Arterial Stiffness are Related to the Severity of Isolated Diastolic Dysfunction in Elderly Hypertensive Patients
Su Yeon Choi, Hyuk Jae Chang, Kwang Il Kim, Yong Seok Cho, Tae Jin Youn, Woo Young Chung, In Ho Chae, Dong Ju Choi, Cheol Ho Kim
Division of Cardiology, Department of Internal Medicine Seoul National University College of Medicine, Korea. hjchang@snu.ac.kr
노인 고혈압 환자에서 동맥경직도와 좌심실 이완기능 장애의 상관관계
Abstract
Background
Reduced arterial compliance has recently been reported in patients with diastolic dysfunction and correlated with the severity of diastolic dysfunction. We tried to investigate the relation of arterial compliance to diastolic dysfunction in elderly hypertensive patients. Subjects and Methods: 250 medically treated elderly hypertensive patients without clinical atherosclerotic cardiovascular disease (131 men, 71.5+/-5.1 years) and 15 normotensive controls were enrolled.
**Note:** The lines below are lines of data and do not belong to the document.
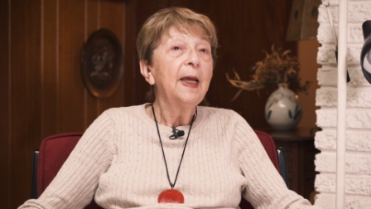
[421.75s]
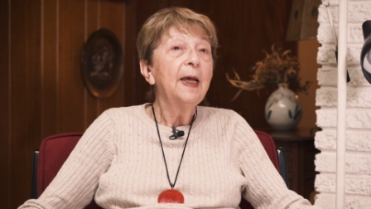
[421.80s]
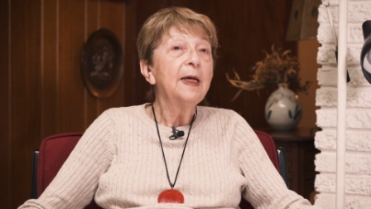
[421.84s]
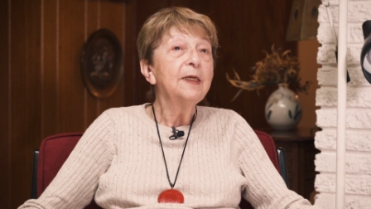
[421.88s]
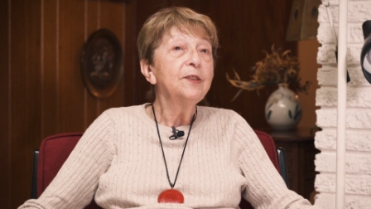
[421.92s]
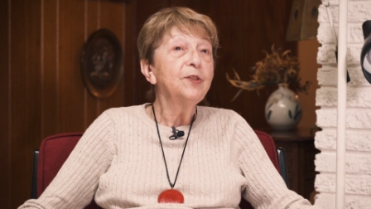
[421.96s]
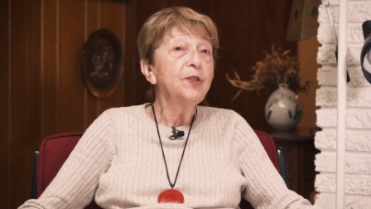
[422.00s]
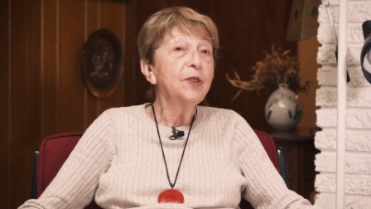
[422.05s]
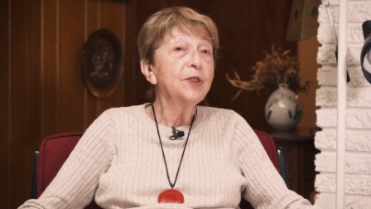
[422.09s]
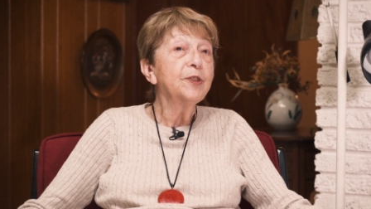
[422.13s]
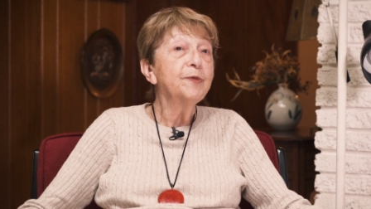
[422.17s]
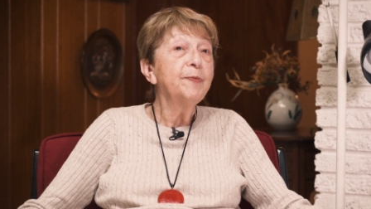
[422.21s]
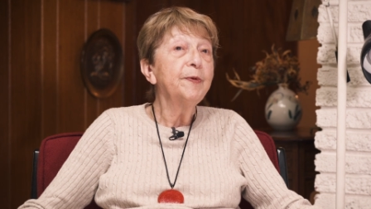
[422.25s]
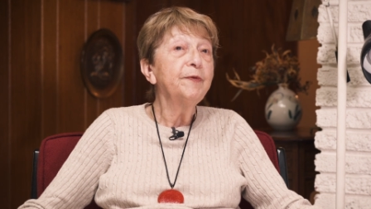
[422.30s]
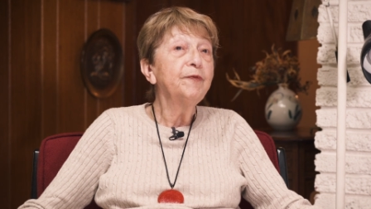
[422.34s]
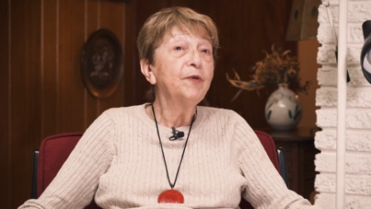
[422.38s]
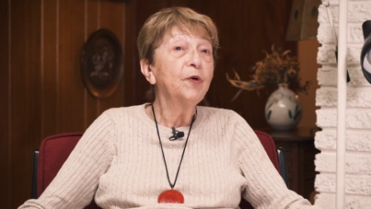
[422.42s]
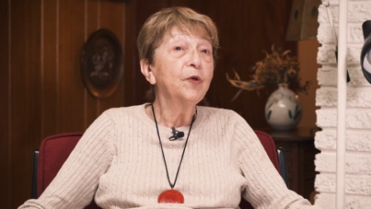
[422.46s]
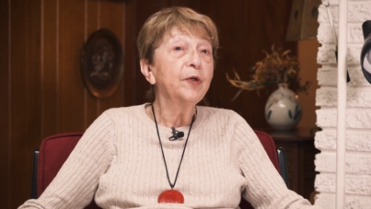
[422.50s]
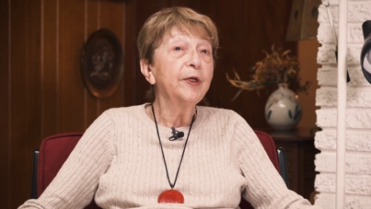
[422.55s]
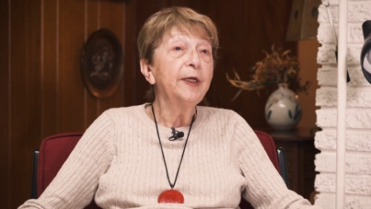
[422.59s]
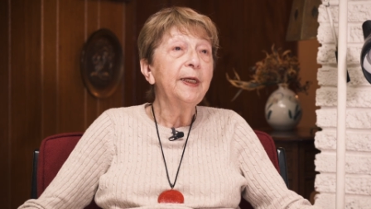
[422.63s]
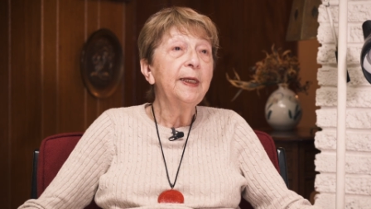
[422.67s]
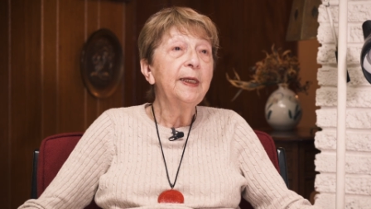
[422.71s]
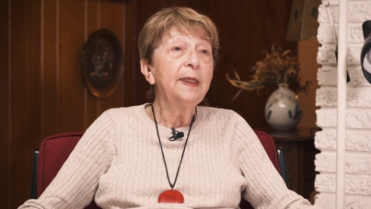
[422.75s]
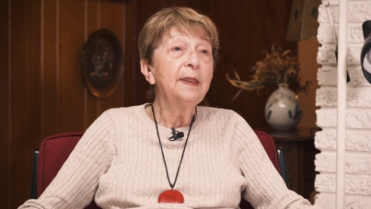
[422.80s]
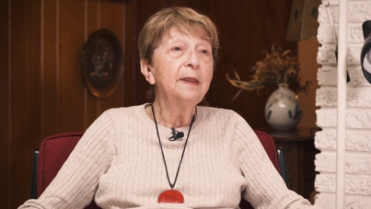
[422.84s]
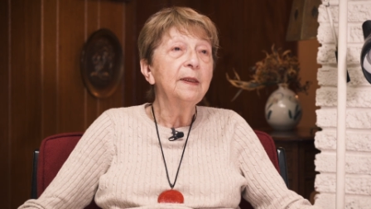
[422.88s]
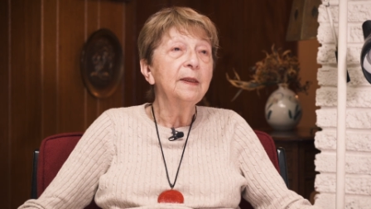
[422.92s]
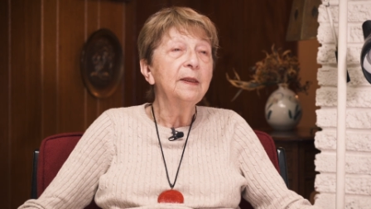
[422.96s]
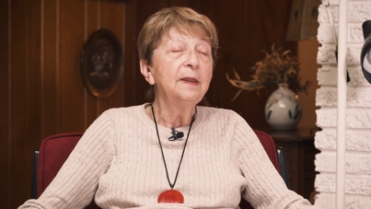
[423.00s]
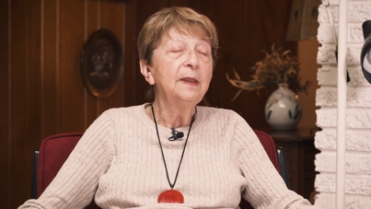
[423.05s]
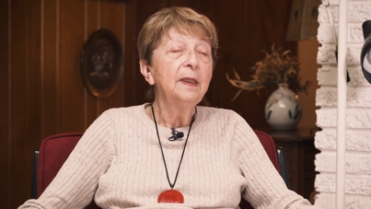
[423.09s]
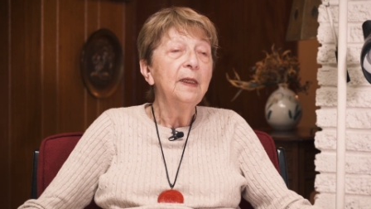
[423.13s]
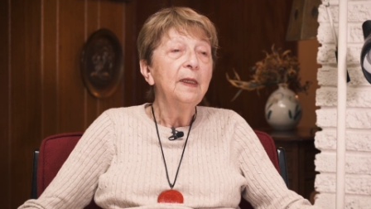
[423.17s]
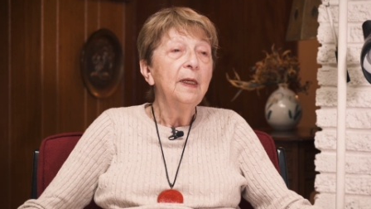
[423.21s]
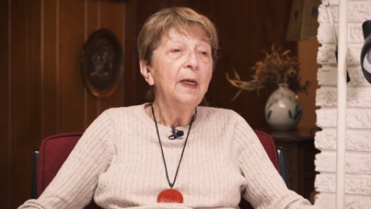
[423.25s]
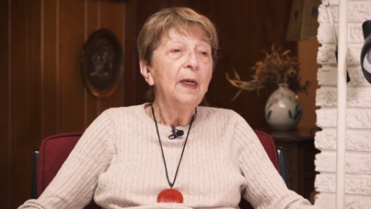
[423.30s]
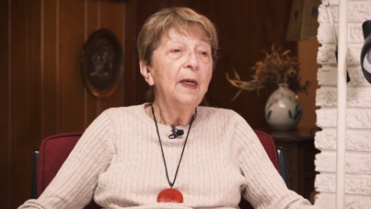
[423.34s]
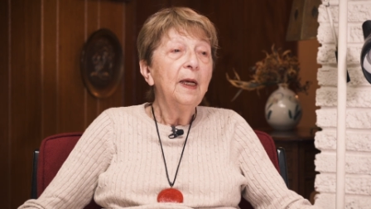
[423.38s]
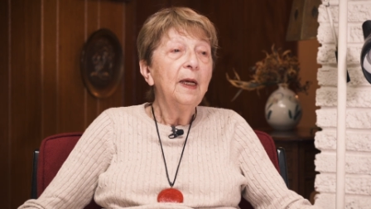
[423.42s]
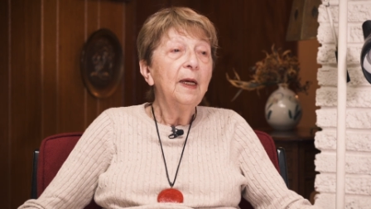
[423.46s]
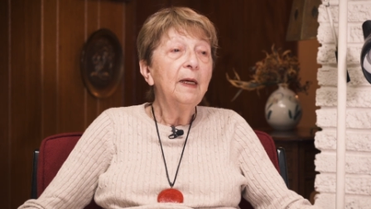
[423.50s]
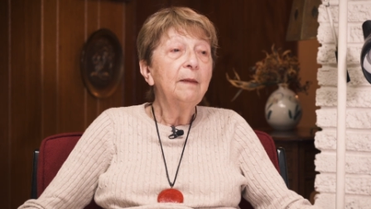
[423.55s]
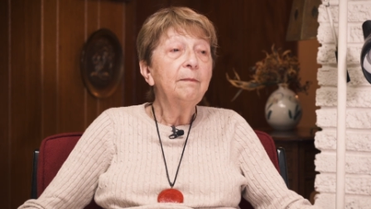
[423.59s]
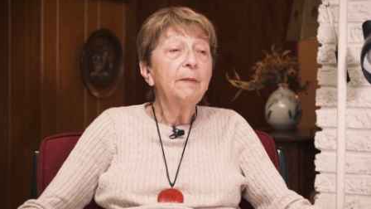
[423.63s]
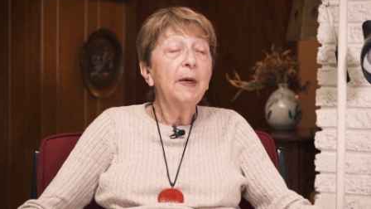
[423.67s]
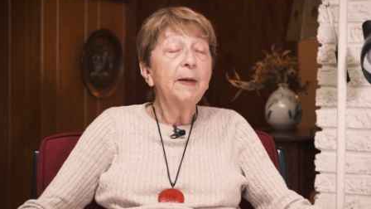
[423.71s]
at just before it ended.
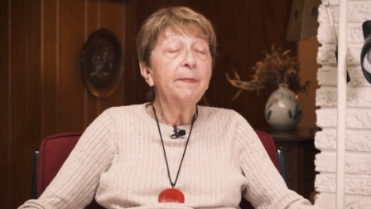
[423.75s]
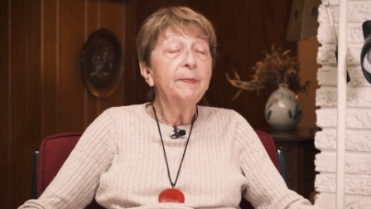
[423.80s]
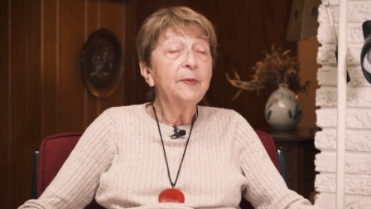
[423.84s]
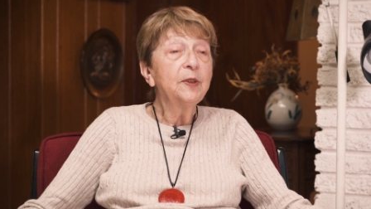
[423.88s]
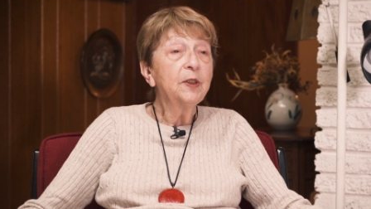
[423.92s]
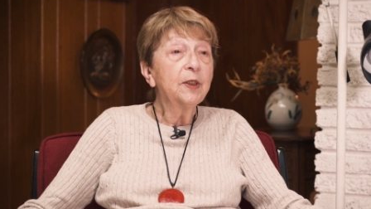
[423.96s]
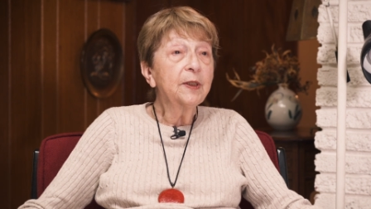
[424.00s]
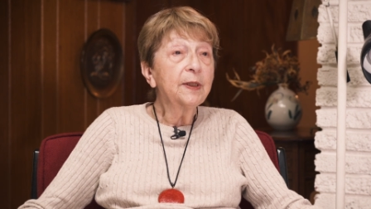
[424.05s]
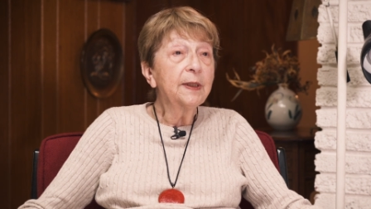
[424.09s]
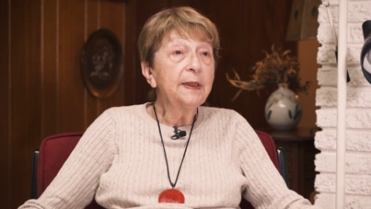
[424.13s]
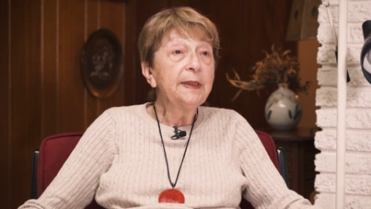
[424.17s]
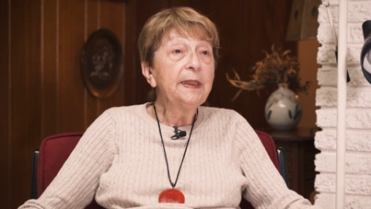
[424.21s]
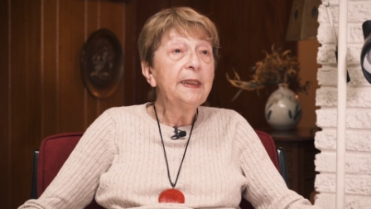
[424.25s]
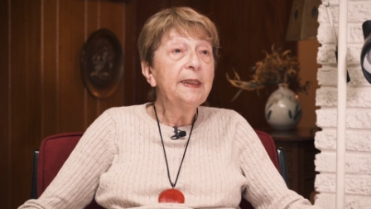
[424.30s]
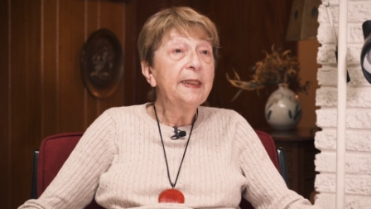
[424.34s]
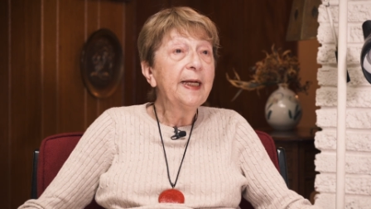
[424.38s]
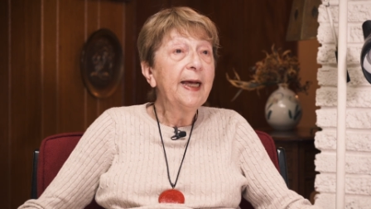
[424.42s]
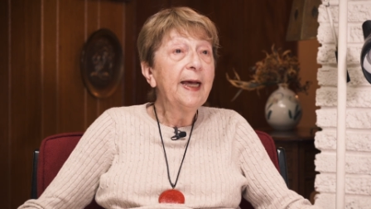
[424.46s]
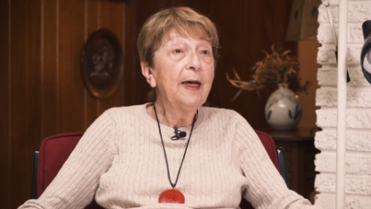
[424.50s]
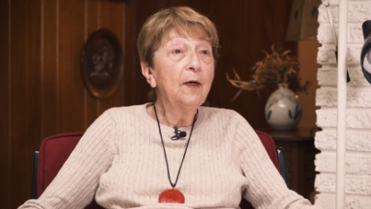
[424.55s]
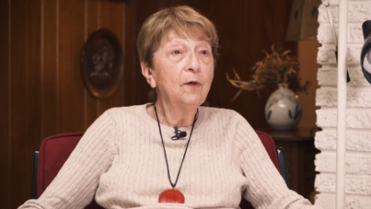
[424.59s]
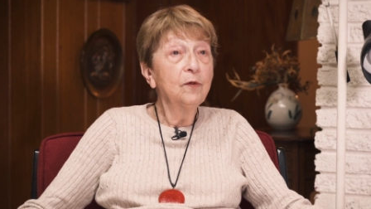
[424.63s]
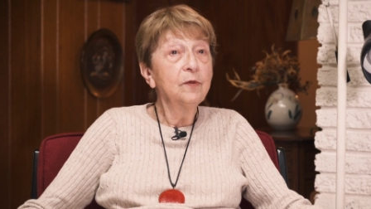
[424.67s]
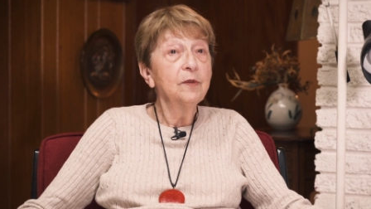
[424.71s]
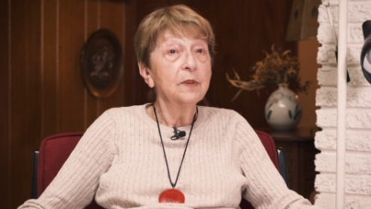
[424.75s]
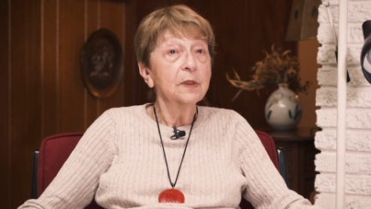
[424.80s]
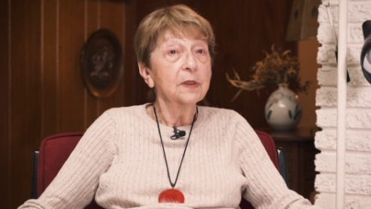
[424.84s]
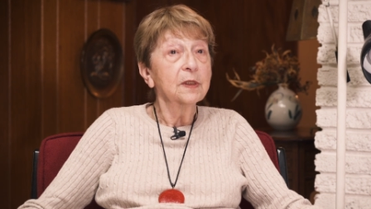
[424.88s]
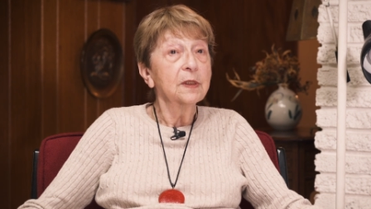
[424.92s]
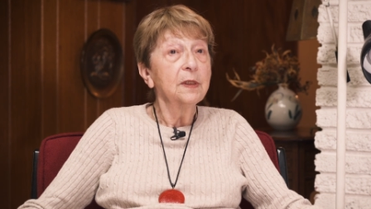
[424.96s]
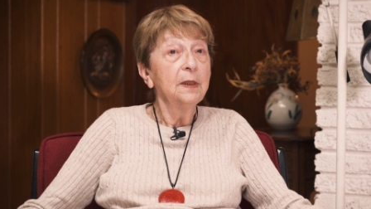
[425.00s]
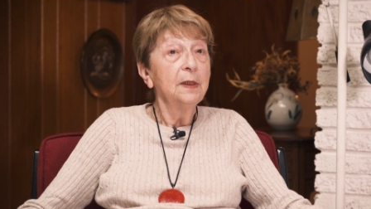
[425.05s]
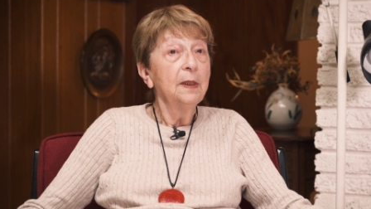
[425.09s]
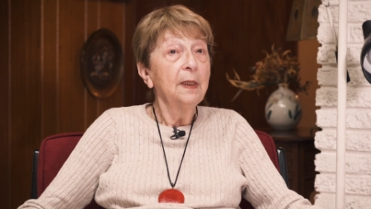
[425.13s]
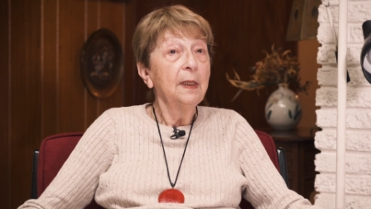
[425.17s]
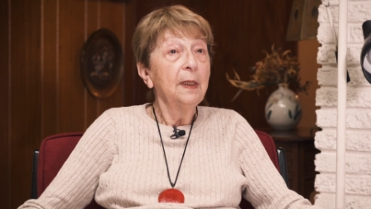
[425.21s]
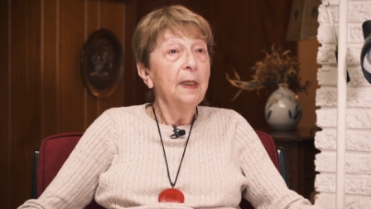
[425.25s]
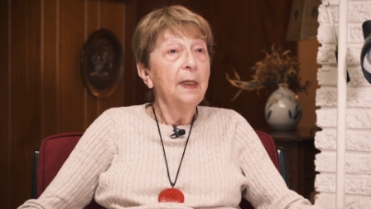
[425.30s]
And my mother cleaned houses.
Using an automated wave form analyzer, the pulse wave velocity(PWV) and augmentation index (AI) were simultaneously measured as indices of arterial compliance. Diastolic function was determined based on Doppler echocardiography.
Results
According to conventional Doppler echocardiography of transmitral and pulmonary venous flow, diastolic function was classified as relaxation abnormality in 220 patients and pseudonormal in 30 patients. hfPWV and baPWV were lowest in controls (842.0+/-251.9, 1,463.3+/-265.9 m/sec) and became progressively higher in patients with hypertension and relaxation abnormality (1,171.5 +/-234.5, 1,824.2+/-389.9 m/sec), and pseudonormalization (1,433.3+/-344.4, 2,009.3+/-579.4 m/sec; p<0.001 in both). In patients with diastolic dysfunction, hfPWV and baPWV were related to age (p<0.001), blood pressure (p<0.001), and E/Ea (p< 0.01). hfPWV was directly deceleration time (p=0.01) and Aa (r=0.13, p=0.03). After adjustment for age, sex, blood pressure, parameters of arterial compliance worked as independent predictors of diastolic dysfunction.
Conclusions
In elderly hypertensive patients, diastolic function is inversely related with arterial compliance. Arterial compliance is an independent predictor of diastolic dysfunction in elderly patients with hypertension and should be considered a potential target to optimize ventriculo-arterial coupling and cardiac performance in diastolic HF.